Wenn die Sonne am 21. Juni bei 23,4°N ihren höchsten Stand am Wendekreis des Krebses erreicht hat, die Tage am längsten bei uns sind zur Sommersonnenwende, herrschen auf der Südhalbkugel gerade die umgekehrten Licht- und Klimaverhältnisse, und die kurzen Tage dort wären für eine Jungenaufzucht ungeeignet. Bereits sechs Wochen vor der Sommersonnenwende setzt in den Subtropen der Nordhalbkugel und ihren Savannen die Regenzeit ein, die bis etwa acht Wochen nach dem Sonnenhöchststand anhält, das ist Mitte August, um dann in die Trockenzeit überzugehen. Das ist der Abzug der Störche, die bereits vier Wochen später die nördlichen Subtropen erreichen, wo die Regenzeit gerade zu Ende geht. Ihre Überschwemmungsgebiete mit dem Nahrungsangebot sind das Eldorado für die Störche. Da das Ende der Regenzeit mit dem Gang der Sonne langsam südwärts voranschreitet – Zenitalregen – folgen die Störche dieser südwärts wandernden Grenze zwischen Regen- und Trockenzeit. Der Südzug der echten Südzieher erfolgt nahezu zeitsynchron mit dem Voranschreiten der Regenfront nach Süden. Es ist immer wieder verblüffend, wie perfekt die Störche in dieses Raum-Zeitraster eingepasst sind, in ein harmonisches, die Nord- und Südhalbkugel umfassendes Gefüge, das in seiner Sinfonie im Gleichgewicht der Natur gipfelt.
Auf ihren alljährlichen weiten Reisen im Süd- und Nordzug durchfliegen die Störche in aller Regel mehrere Klimazonen zweimal, nämlich die der Nord- und Südhalbkugel und die äquatorialen Breiten. Von den gemäßigten Breiten mit ihren vier ausgeprägten Jahreszeiten über die Subtropen bis hin zu den immerfeuchten und immergrünen inneren Tropen, die keine Jahreszeiten mehr kennen, reichen diese Klimagürtel.
Die fehlenden Jahreszeiten der inneren immerfeuchten Tropen führen im Baumwuchs u.a. dazu, dass das Stammholz dort keine Jahresringe im Sinne von Früh- und Spätholz ausbildet. Eine charackteristische Eigenschaft von Tropenhölzern, denen die Holzmaserung fehlt.
An keine dieser Klimagürtel sind die Störchlis ganzjährig optimal angepasst. Ihre Überlebensstrategie besteht daher darin, dass sie von den in den gemäßigten Breiten sehr ausgeprägten Jahreszeiten den kalten und futterarmen Herbst und Winter meiden, auf der Nordhalbkugel wie auch auf der Südhalbkugel, und auf Wanderschaft gehen wie viele der anderen Zugvögel auch, um wärmere, lichtreichere Gefilde mit mehr Futterangebot aufzusuchen.

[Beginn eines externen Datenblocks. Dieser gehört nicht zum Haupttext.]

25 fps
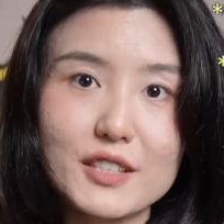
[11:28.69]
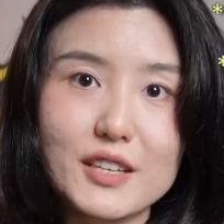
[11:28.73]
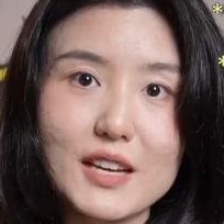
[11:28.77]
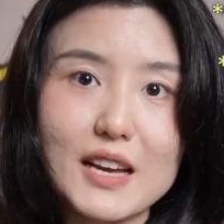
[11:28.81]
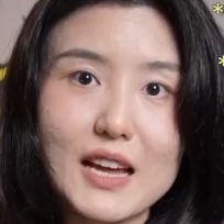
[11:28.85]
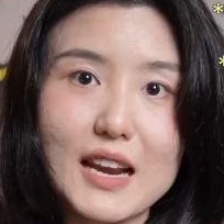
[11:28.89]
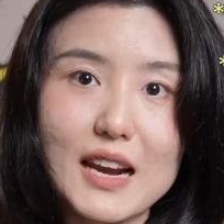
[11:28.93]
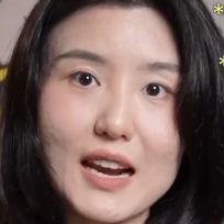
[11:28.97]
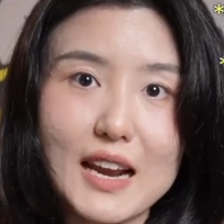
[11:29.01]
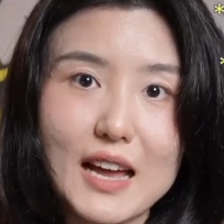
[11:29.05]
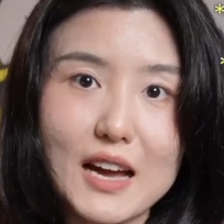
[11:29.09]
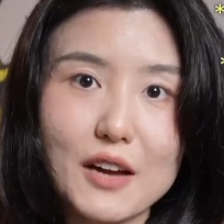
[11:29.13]

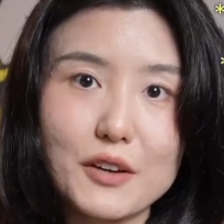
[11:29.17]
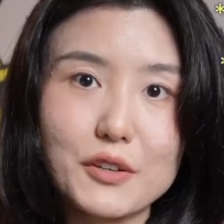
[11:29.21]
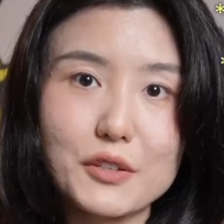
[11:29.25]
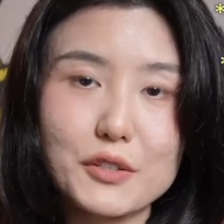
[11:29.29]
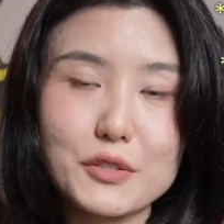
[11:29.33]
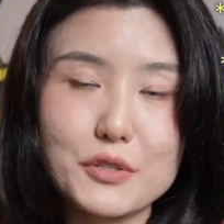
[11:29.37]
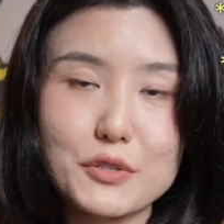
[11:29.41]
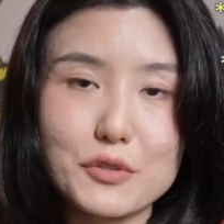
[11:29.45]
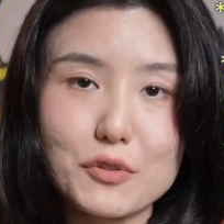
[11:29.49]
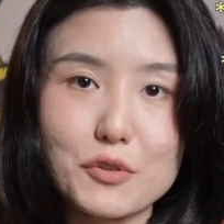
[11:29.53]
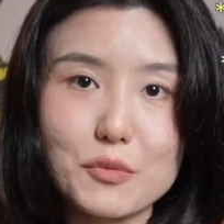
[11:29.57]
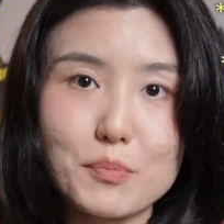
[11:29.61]

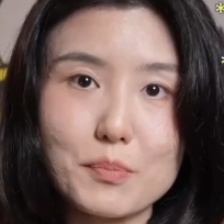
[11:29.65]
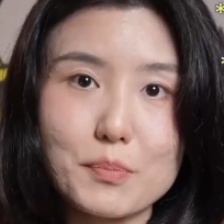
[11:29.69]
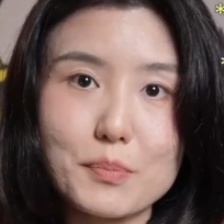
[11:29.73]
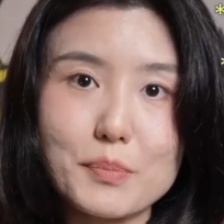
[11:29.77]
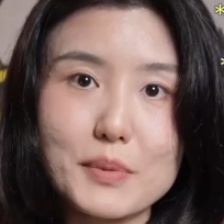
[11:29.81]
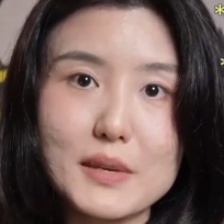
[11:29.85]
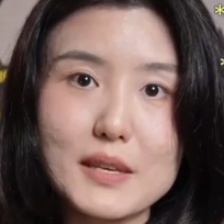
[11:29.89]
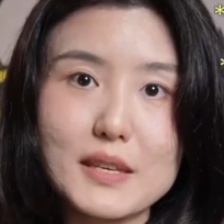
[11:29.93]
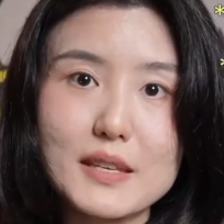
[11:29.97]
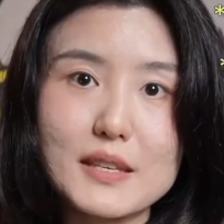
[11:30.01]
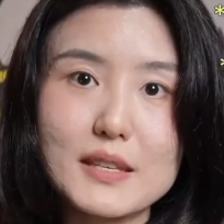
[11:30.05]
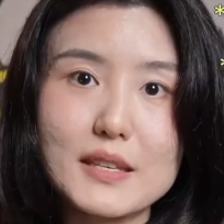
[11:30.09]
allowed to
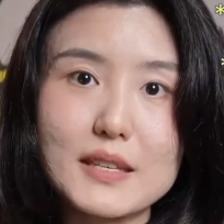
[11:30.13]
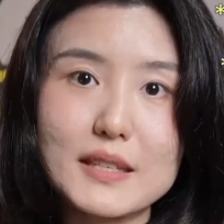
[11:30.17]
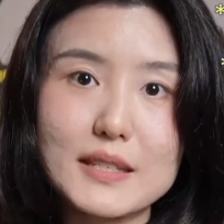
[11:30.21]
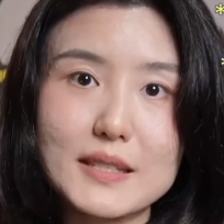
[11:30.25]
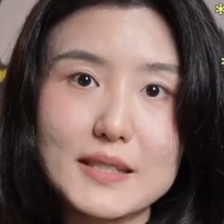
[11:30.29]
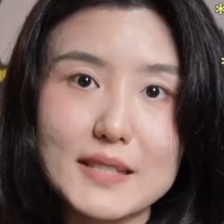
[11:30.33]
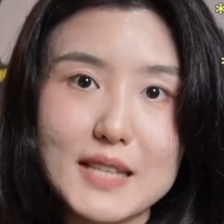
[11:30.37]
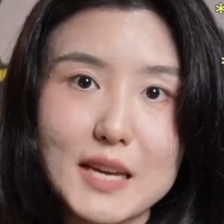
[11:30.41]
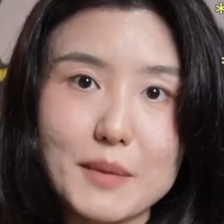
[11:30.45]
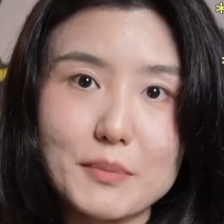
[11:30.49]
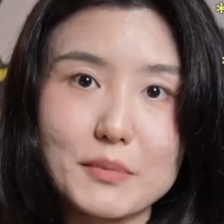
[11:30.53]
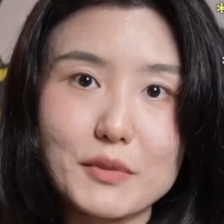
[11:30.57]
be
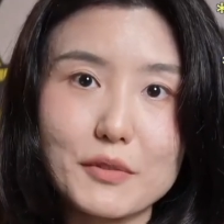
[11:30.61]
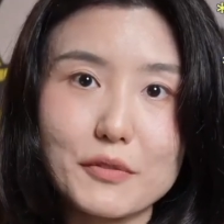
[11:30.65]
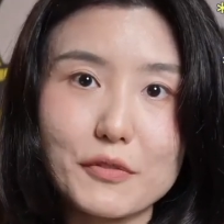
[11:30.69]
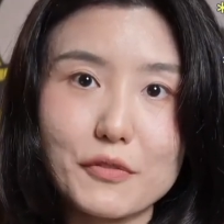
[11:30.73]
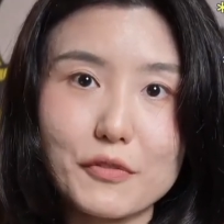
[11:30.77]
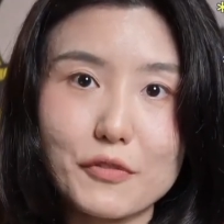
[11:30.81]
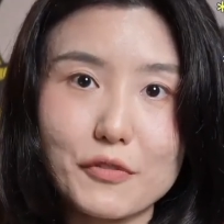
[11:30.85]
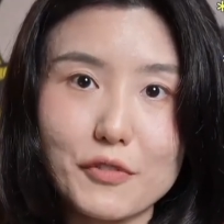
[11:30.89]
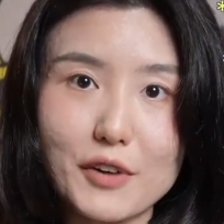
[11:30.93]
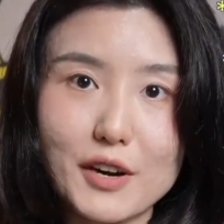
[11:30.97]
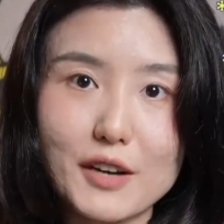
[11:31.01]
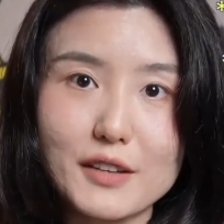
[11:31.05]
exempted
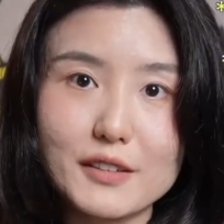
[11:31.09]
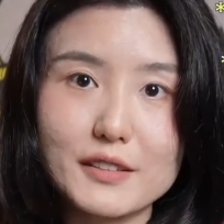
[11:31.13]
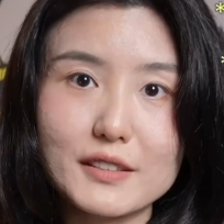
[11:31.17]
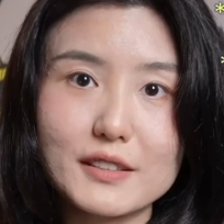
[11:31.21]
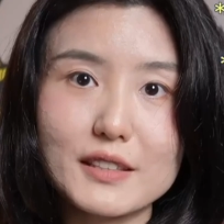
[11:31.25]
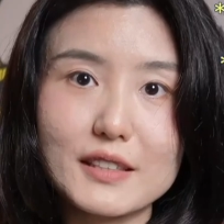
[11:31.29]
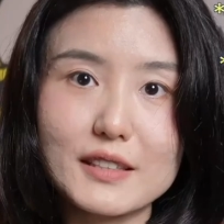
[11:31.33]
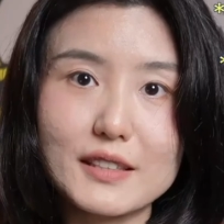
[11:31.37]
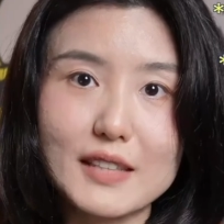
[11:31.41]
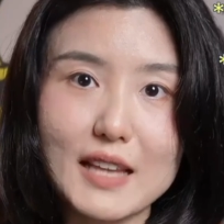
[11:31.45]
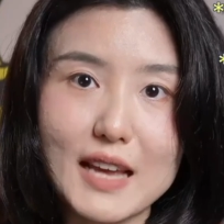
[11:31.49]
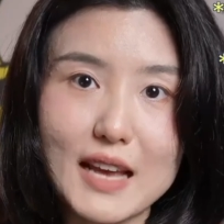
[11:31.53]
from
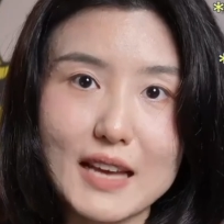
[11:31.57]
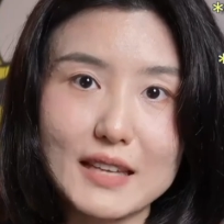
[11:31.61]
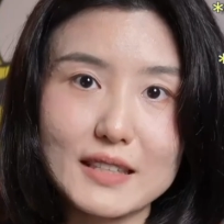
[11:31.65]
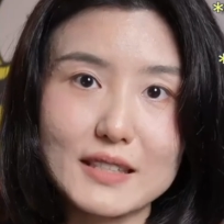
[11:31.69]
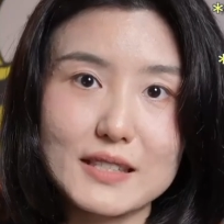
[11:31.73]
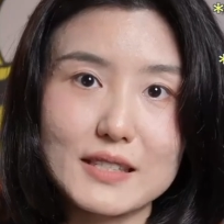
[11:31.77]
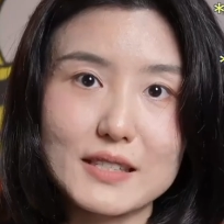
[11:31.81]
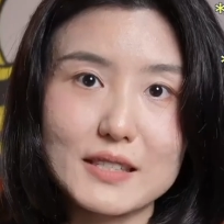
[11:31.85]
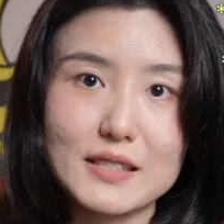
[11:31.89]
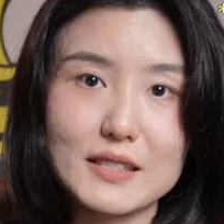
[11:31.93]
the tax.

Für sie ist es sozusagen ein Umzug vom Winterquartier in ein neues Sommerquartier, wo die Beleuchtungsjahreszeiten mit ihrer Fülle an Licht einen langen hellen Tag garantieren, ein Spiel, das sie schon seit Jahrzehntausenden treiben. Sie weichen den lichtarmen Jahreszeiten aus, womit sie sich wieder einmal als „echte Kinder der Sonne“ erweisen. Von unseren vier Jahrezeiten kennen die echten Südzieher unter den Störchlis eigentlich nur den Frühling und den Sommer und lernen den Herbst und Winter weder auf der Nord- noch auf der Südhalbkugel kennen.
Überwinternde Störche bei uns sind in aller Regel soche, bei denen der Zugtrieb verkümmert oder gänzlich erloschen ist, und sie entstammen meist der Gehegeaufzucht. Es sind die Winterstörche, die als Erbe von Altreu/Schweiz besonders häufig im Südosten Deutschlands, dem Elsass und der Schweiz anzutreffen sind. Infolge ihres erloschenen Zugtriebes müssen sie sich durch unsere nahrungsarmen Winter schlagen. Das Problem für sie ist nicht die Kälte, sondern der Nahrungsmangel.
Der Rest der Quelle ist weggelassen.